Zvonimir Ciglič (February 20, 1921 – January 21, 2006) was a Slovenian composer, conductor and academic teacher.

==Biography==
Ciglič was born in 1921 in Ljubljana. He was educated at the Ljubljana Academy of Music (to 1948), where he studied with Lucijan Marija Škerjanc and Danilo Švara; later he went to Salzburg where he worked on his conducting with Lovro von Matačić (1957). He was the conductor of the Sarajevo Opera (1948–49) and later held a position at the Lamoureux Orchestra (1958–59). He also taught at the Subotica PO and Music School (1955–56), and later held various positions in Ljubljana.
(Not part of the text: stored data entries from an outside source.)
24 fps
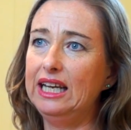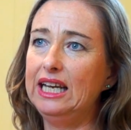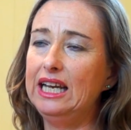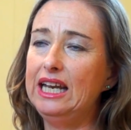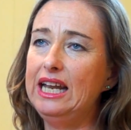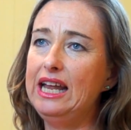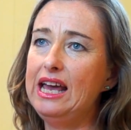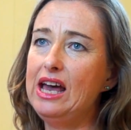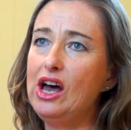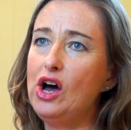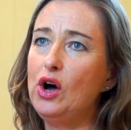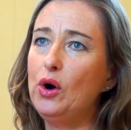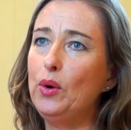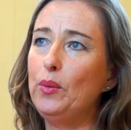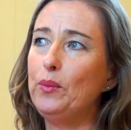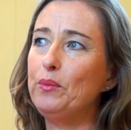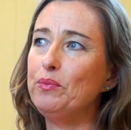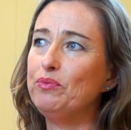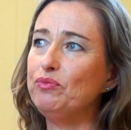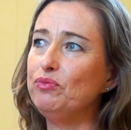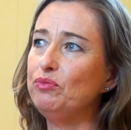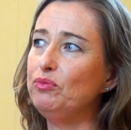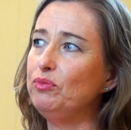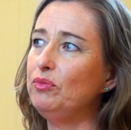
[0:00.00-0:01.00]
Now,
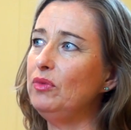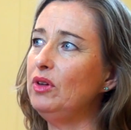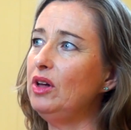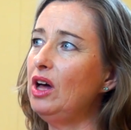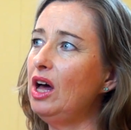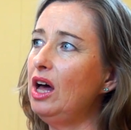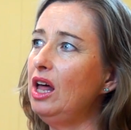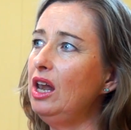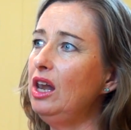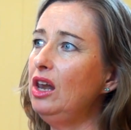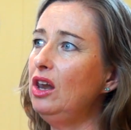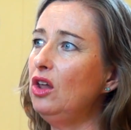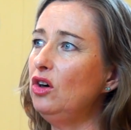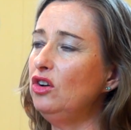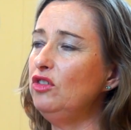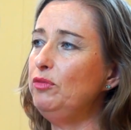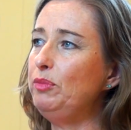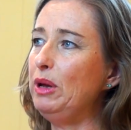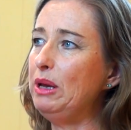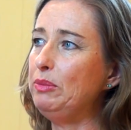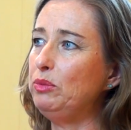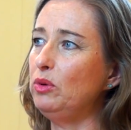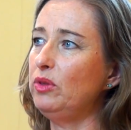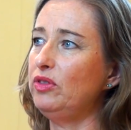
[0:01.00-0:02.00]
a lot of
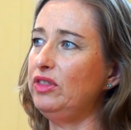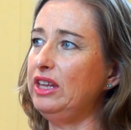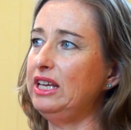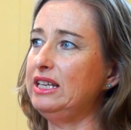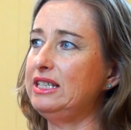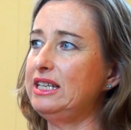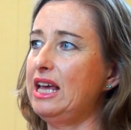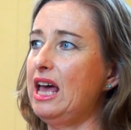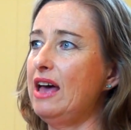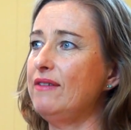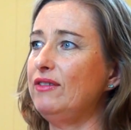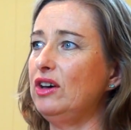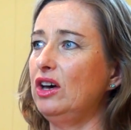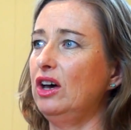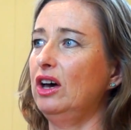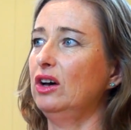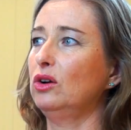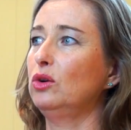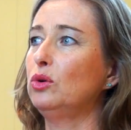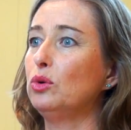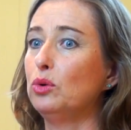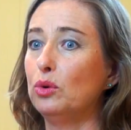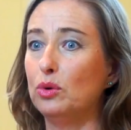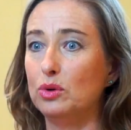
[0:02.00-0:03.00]
people think to have a
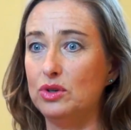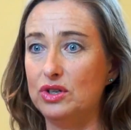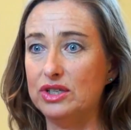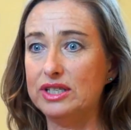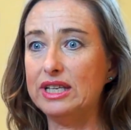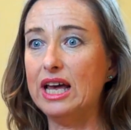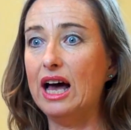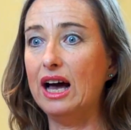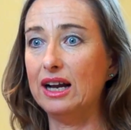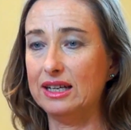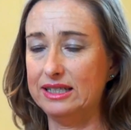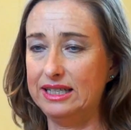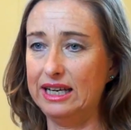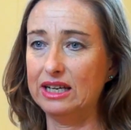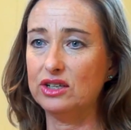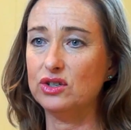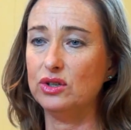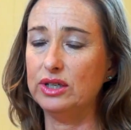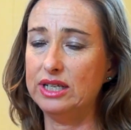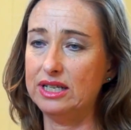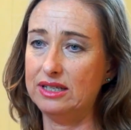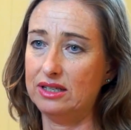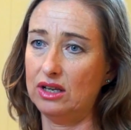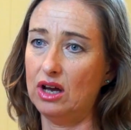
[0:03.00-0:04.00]
gorgeous
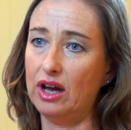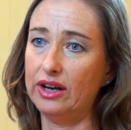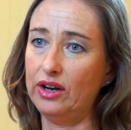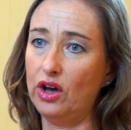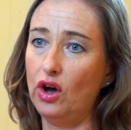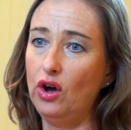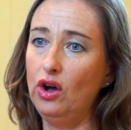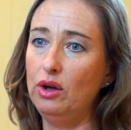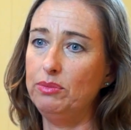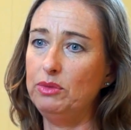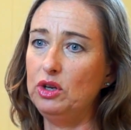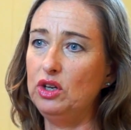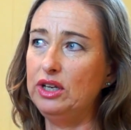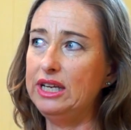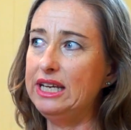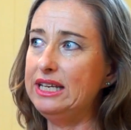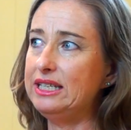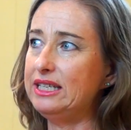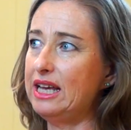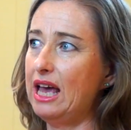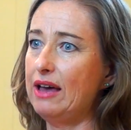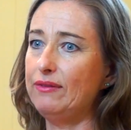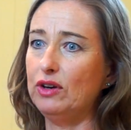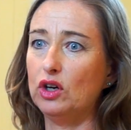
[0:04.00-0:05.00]
architecturally designed home, you
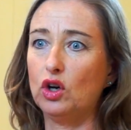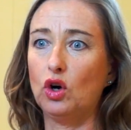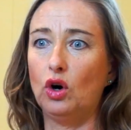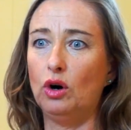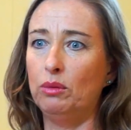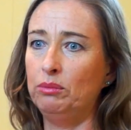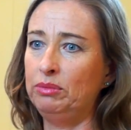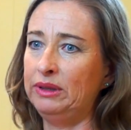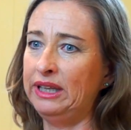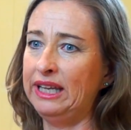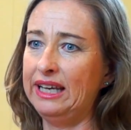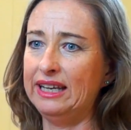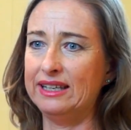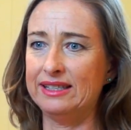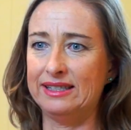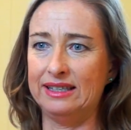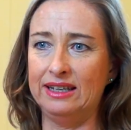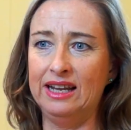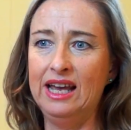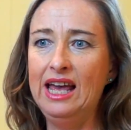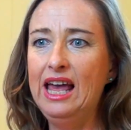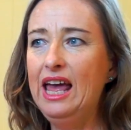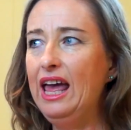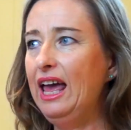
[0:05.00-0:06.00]
need to have it complex
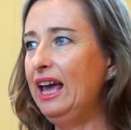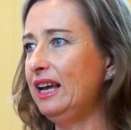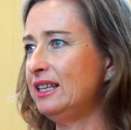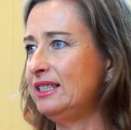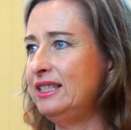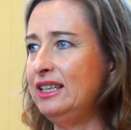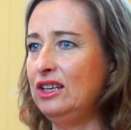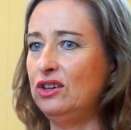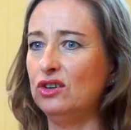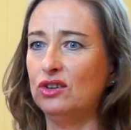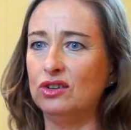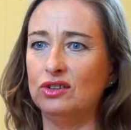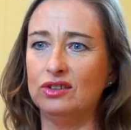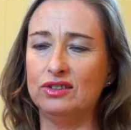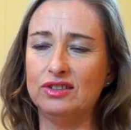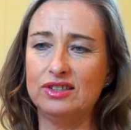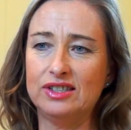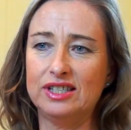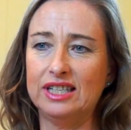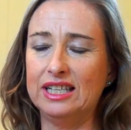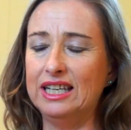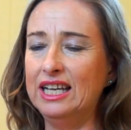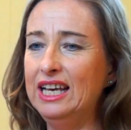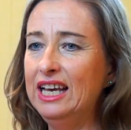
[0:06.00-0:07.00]
and
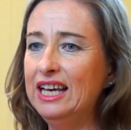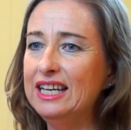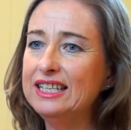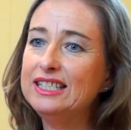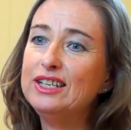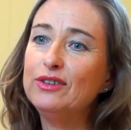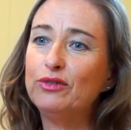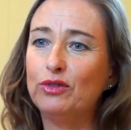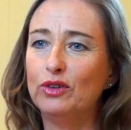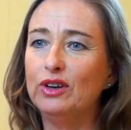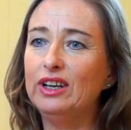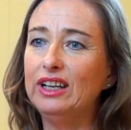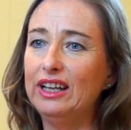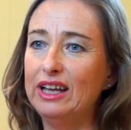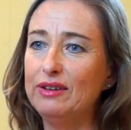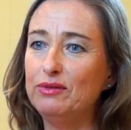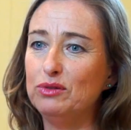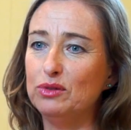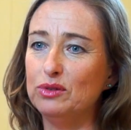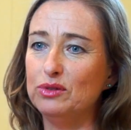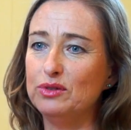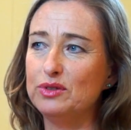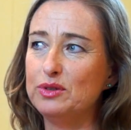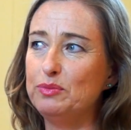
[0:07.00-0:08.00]
hexagons and different
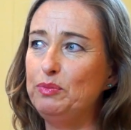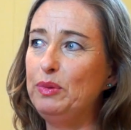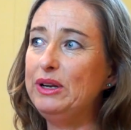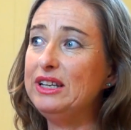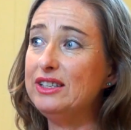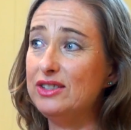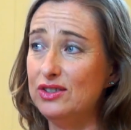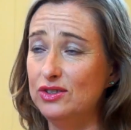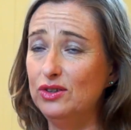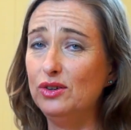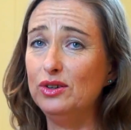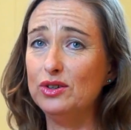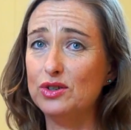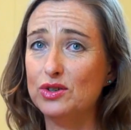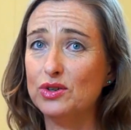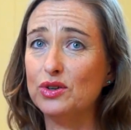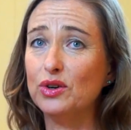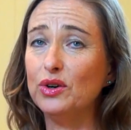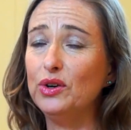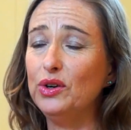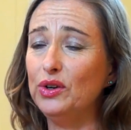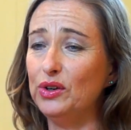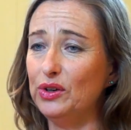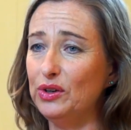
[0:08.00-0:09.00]
levels, but it's not
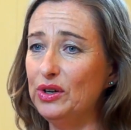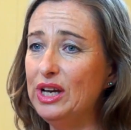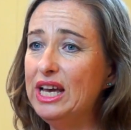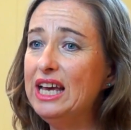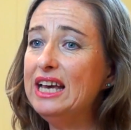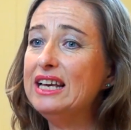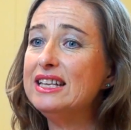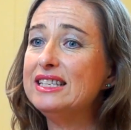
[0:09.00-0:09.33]
true.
He died in Golnik in 2006.

==Compositions==
Ciglič is known for his orchestral music, including three symphonies (1948, 1956), the symphonic poem Obrežje plesalk ("Dancer's Shore"; 1952) and the Harp Concertino (1960). The Harp Concertino is described by Wolfgang Burde as "partly impressionistic and fleecy and partly in the tradition of lean melodiousness cultivated in French orchestral music". He also wrote other instrumental works, as well as choral music and songs. According to Niall O'Loughlin in the composer's entry in Grove Music Online, his influences include Wagner and Debussy.

He has been considered to fall into a "third modern generation" of Slovenian composers who began composing after the Second World War.